Two thousand men were employed three years in carrying a stone from Elephantis to Sais, and the building of one pyramid required the labor of three hundred and sixty thousand men for twenty years.

They understood political economy and the division of labor; else so many men could not have been fed, while their labor was withdrawn from production and locked up in this yearly labor, unless there was a powerful reserve force like Joseph to store the granaries in time of plenty.

They were a commercial people; for in these mounds we find copper from Lake Superior, shells from the Mexican Gulf, mica from the Alleghenies, iron pyrites from Missouri and obsidian from Mexico.

They were an inventive people; for we find specimens of cloth, woven from a vegetable fibre, in several different patterns; and they were not warlike, for most of the instruments taken from the mounds are of agricultural pattern. They were not of the same stock as the red Indian, because the Indian, even in the nineteenth century, is still in the Stone Age, roving in feral tribes, and starving to death annually rather than taint his inherited dignity by manual labor. The Indian’s implements are of flint, and always on the surface of the ground. The Mound-builder’s implements are of argillite, and found beneath the surface and gravel. The Indian’s habitation is never durable enough to be traced by his succeeding progeny, while the Mound-builder has left his mark which ten thousand years will but intensify.

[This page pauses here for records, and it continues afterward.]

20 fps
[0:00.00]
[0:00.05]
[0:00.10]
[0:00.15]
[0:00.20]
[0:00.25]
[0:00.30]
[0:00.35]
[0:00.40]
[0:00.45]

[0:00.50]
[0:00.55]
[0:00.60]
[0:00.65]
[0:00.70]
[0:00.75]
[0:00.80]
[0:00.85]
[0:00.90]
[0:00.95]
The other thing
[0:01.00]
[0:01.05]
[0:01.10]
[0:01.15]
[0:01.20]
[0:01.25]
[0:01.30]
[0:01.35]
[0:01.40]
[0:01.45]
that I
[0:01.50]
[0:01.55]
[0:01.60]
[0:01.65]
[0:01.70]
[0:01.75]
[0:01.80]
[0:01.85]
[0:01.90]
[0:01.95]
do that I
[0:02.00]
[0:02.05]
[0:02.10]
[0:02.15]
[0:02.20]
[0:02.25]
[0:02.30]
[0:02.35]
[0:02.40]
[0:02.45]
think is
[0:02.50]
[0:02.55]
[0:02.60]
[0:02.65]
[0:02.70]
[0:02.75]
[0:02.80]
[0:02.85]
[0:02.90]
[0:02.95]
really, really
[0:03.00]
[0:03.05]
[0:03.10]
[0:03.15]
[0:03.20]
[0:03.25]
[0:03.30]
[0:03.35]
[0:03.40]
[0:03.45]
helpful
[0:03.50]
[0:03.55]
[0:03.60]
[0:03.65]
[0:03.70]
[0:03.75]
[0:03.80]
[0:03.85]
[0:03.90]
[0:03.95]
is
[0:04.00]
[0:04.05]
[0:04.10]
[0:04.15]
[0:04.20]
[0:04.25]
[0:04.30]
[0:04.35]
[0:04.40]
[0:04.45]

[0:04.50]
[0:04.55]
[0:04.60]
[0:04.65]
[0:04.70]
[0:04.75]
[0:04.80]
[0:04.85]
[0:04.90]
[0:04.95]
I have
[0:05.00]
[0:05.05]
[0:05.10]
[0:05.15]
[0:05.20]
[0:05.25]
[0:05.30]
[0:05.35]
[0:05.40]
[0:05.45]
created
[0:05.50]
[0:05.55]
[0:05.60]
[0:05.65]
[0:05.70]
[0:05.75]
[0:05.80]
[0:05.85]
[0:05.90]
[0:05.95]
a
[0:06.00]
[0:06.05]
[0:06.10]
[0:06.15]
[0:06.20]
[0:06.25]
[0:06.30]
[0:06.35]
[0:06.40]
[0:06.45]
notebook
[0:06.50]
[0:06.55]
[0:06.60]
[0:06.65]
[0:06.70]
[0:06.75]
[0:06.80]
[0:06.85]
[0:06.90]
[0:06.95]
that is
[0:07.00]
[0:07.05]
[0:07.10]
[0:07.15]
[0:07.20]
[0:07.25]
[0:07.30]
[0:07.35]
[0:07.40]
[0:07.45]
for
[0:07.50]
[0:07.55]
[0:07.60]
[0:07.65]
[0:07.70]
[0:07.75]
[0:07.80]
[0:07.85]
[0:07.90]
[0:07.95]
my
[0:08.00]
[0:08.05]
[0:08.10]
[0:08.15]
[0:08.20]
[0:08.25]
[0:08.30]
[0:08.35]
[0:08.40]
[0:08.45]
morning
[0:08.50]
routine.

The Mound-builders can not be identified with the Pueblo Indians, because the pottery of the Puebloes is corrugated and indented, and never has the semblance of any animal form whatever; while that of the Mound-builders is striated, and eminently characterized by animal forms and statuettes of the human form divine. They can not be classed with the Esquimaux, because the Esquimaux are a strictly Orarian people, and we have no evidence of their ever having been aught else.